■ Exercise prompt
Keep the pictures out of your copy. Transcribe the records below exactly.

*** Opening Data for processing ***

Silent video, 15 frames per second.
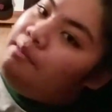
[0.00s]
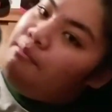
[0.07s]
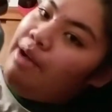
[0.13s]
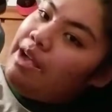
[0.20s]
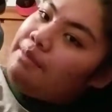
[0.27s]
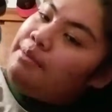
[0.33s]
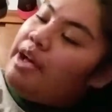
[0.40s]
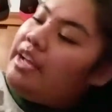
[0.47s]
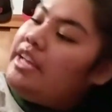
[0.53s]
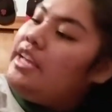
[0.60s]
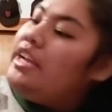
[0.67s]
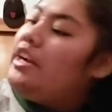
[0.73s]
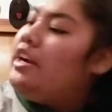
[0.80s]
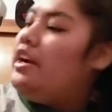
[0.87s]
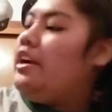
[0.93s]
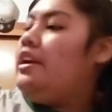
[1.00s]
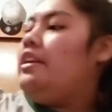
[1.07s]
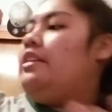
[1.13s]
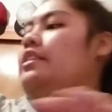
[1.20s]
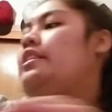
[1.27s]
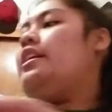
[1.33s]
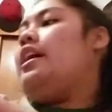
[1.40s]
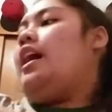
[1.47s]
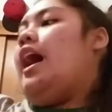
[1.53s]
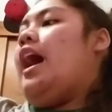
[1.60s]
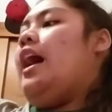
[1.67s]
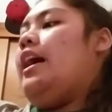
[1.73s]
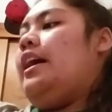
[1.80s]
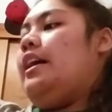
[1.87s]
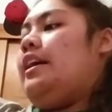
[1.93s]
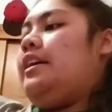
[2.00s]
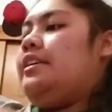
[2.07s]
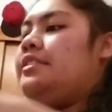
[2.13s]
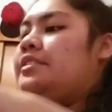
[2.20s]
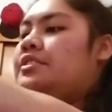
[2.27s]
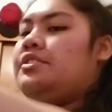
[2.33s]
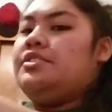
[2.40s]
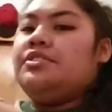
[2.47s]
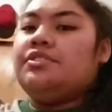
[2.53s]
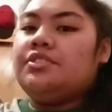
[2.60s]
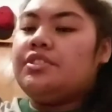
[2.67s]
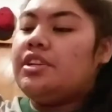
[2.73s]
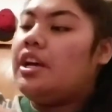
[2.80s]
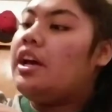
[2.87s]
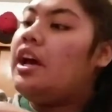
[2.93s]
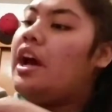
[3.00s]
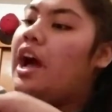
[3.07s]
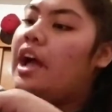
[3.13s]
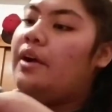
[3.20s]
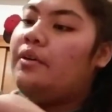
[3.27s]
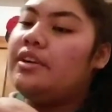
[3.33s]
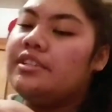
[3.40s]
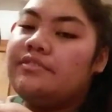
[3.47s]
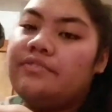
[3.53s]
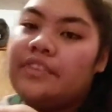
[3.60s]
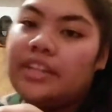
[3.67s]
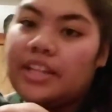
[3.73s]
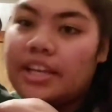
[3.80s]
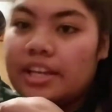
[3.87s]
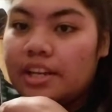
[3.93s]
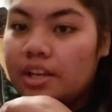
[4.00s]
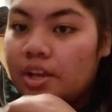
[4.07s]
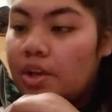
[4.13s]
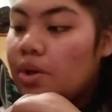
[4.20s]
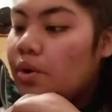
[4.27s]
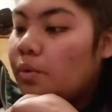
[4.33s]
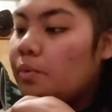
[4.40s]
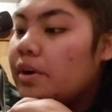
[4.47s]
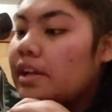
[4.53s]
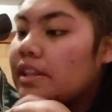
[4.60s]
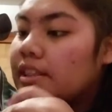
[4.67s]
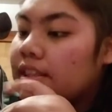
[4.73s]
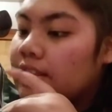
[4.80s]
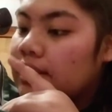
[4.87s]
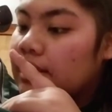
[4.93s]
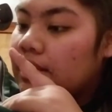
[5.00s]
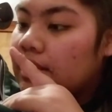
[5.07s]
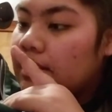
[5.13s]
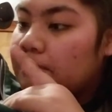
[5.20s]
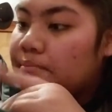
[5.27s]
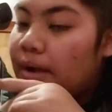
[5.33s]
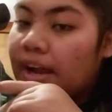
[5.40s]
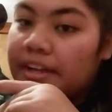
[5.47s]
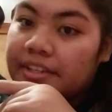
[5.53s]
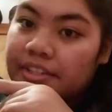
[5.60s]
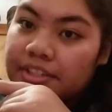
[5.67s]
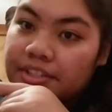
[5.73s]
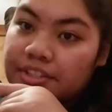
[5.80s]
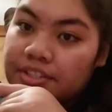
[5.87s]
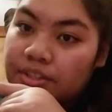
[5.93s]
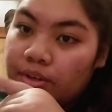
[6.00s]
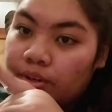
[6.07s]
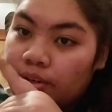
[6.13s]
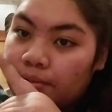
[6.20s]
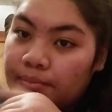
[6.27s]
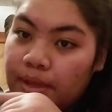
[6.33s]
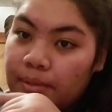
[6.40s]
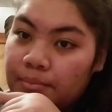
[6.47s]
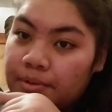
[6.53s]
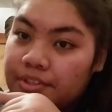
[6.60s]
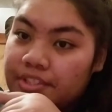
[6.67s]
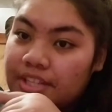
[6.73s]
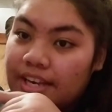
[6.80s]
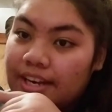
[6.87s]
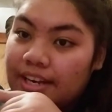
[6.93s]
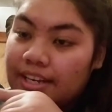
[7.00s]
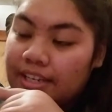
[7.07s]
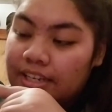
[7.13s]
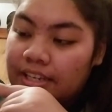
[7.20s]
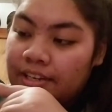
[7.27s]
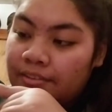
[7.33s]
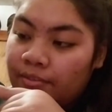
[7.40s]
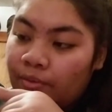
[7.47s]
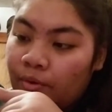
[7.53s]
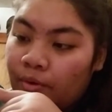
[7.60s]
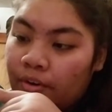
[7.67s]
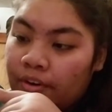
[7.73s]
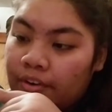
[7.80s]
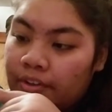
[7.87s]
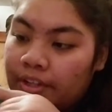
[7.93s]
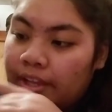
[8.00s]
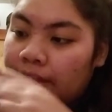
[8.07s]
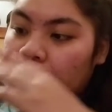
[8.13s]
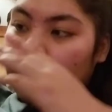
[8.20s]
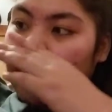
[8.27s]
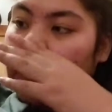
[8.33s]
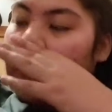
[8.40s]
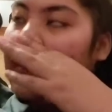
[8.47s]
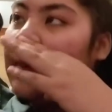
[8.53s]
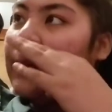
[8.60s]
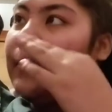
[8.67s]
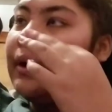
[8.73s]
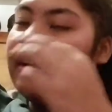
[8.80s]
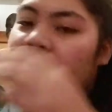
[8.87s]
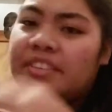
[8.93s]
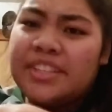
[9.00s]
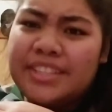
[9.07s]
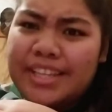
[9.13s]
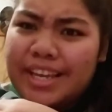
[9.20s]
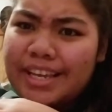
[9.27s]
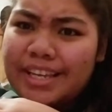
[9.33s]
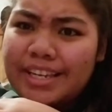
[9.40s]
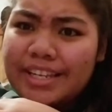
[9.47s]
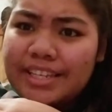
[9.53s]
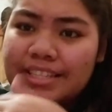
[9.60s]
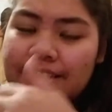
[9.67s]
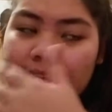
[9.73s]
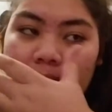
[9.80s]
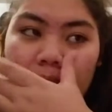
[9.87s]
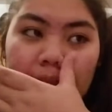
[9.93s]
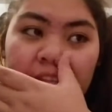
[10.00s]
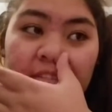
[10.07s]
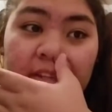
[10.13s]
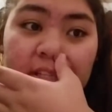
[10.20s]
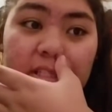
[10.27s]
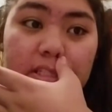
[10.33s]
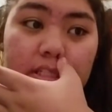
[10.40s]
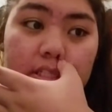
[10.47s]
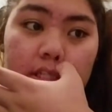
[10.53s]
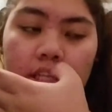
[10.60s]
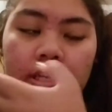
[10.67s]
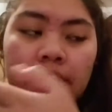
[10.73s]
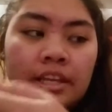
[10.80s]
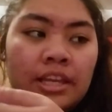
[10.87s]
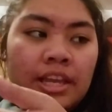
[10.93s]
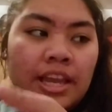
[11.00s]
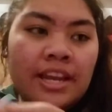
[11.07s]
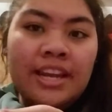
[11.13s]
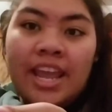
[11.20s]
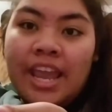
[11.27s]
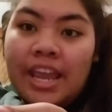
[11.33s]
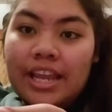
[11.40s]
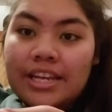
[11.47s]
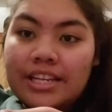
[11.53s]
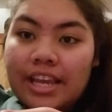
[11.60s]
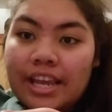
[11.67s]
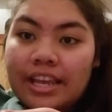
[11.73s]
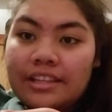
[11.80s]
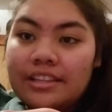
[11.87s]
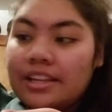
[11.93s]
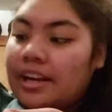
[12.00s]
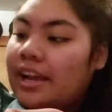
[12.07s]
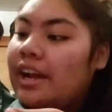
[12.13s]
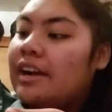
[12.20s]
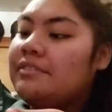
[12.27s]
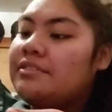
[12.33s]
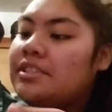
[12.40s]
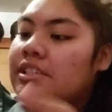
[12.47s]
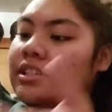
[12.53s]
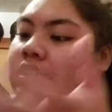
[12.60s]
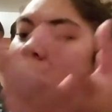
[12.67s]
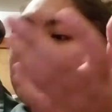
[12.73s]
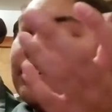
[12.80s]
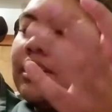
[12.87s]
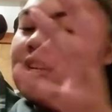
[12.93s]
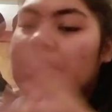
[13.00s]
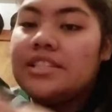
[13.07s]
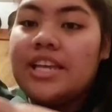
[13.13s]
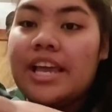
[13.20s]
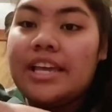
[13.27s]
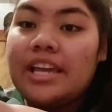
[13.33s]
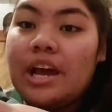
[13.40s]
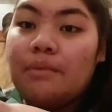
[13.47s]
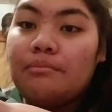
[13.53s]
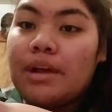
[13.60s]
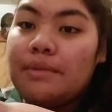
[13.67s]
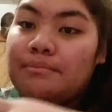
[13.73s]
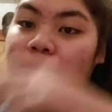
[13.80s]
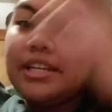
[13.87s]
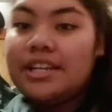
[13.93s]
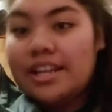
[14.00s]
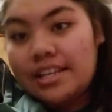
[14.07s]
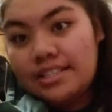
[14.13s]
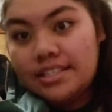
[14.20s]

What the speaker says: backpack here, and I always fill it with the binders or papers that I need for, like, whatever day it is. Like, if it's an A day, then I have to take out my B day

*** Closing Data for processing ***

■ Your response
Silent video, 15 frames per second.
[0.00s]
[0.07s]
[0.13s]
[0.20s]
[0.27s]
[0.33s]
[0.40s]
[0.47s]
[0.53s]
[0.60s]
[0.67s]
[0.73s]
[0.80s]
[0.87s]
[0.93s]
[1.00s]
[1.07s]
[1.13s]
[1.20s]
[1.27s]
[1.33s]
[1.40s]
[1.47s]
[1.53s]
[1.60s]
[1.67s]
[1.73s]
[1.80s]
[1.87s]
[1.93s]
[2.00s]
[2.07s]
[2.13s]
[2.20s]
[2.27s]
[2.33s]
[2.40s]
[2.47s]
[2.53s]
[2.60s]
[2.67s]
[2.73s]
[2.80s]
[2.87s]
[2.93s]
[3.00s]
[3.07s]
[3.13s]
[3.20s]
[3.27s]
[3.33s]
[3.40s]
[3.47s]
[3.53s]
[3.60s]
[3.67s]
[3.73s]
[3.80s]
[3.87s]
[3.93s]
[4.00s]
[4.07s]
[4.13s]
[4.20s]
[4.27s]
[4.33s]
[4.40s]
[4.47s]
[4.53s]
[4.60s]
[4.67s]
[4.73s]
[4.80s]
[4.87s]
[4.93s]
[5.00s]
[5.07s]
[5.13s]
[5.20s]
[5.27s]
[5.33s]
[5.40s]
[5.47s]
[5.53s]
[5.60s]
[5.67s]
[5.73s]
[5.80s]
[5.87s]
[5.93s]
[6.00s]
[6.07s]
[6.13s]
[6.20s]
[6.27s]
[6.33s]
[6.40s]
[6.47s]
[6.53s]
[6.60s]
[6.67s]
[6.73s]
[6.80s]
[6.87s]
[6.93s]
[7.00s]
[7.07s]
[7.13s]
[7.20s]
[7.27s]
[7.33s]
[7.40s]
[7.47s]
[7.53s]
[7.60s]
[7.67s]
[7.73s]
[7.80s]
[7.87s]
[7.93s]
[8.00s]
[8.07s]
[8.13s]
[8.20s]
[8.27s]
[8.33s]
[8.40s]
[8.47s]
[8.53s]
[8.60s]
[8.67s]
[8.73s]
[8.80s]
[8.87s]
[8.93s]
[9.00s]
[9.07s]
[9.13s]
[9.20s]
[9.27s]
[9.33s]
[9.40s]
[9.47s]
[9.53s]
[9.60s]
[9.67s]
[9.73s]
[9.80s]
[9.87s]
[9.93s]
[10.00s]
[10.07s]
[10.13s]
[10.20s]
[10.27s]
[10.33s]
[10.40s]
[10.47s]
[10.53s]
[10.60s]
[10.67s]
[10.73s]
[10.80s]
[10.87s]
[10.93s]
[11.00s]
[11.07s]
[11.13s]
[11.20s]
[11.27s]
[11.33s]
[11.40s]
[11.47s]
[11.53s]
[11.60s]
[11.67s]
[11.73s]
[11.80s]
[11.87s]
[11.93s]
[12.00s]
[12.07s]
[12.13s]
[12.20s]
[12.27s]
[12.33s]
[12.40s]
[12.47s]
[12.53s]
[12.60s]
[12.67s]
[12.73s]
[12.80s]
[12.87s]
[12.93s]
[13.00s]
[13.07s]
[13.13s]
[13.20s]
[13.27s]
[13.33s]
[13.40s]
[13.47s]
[13.53s]
[13.60s]
[13.67s]
[13.73s]
[13.80s]
[13.87s]
[13.93s]
[14.00s]
[14.07s]
[14.13s]
[14.20s]

What the speaker says: backpack here, and I always fill it with the binders or papers that I need for, like, whatever day it is. Like, if it's an A day, then I have to take out my B day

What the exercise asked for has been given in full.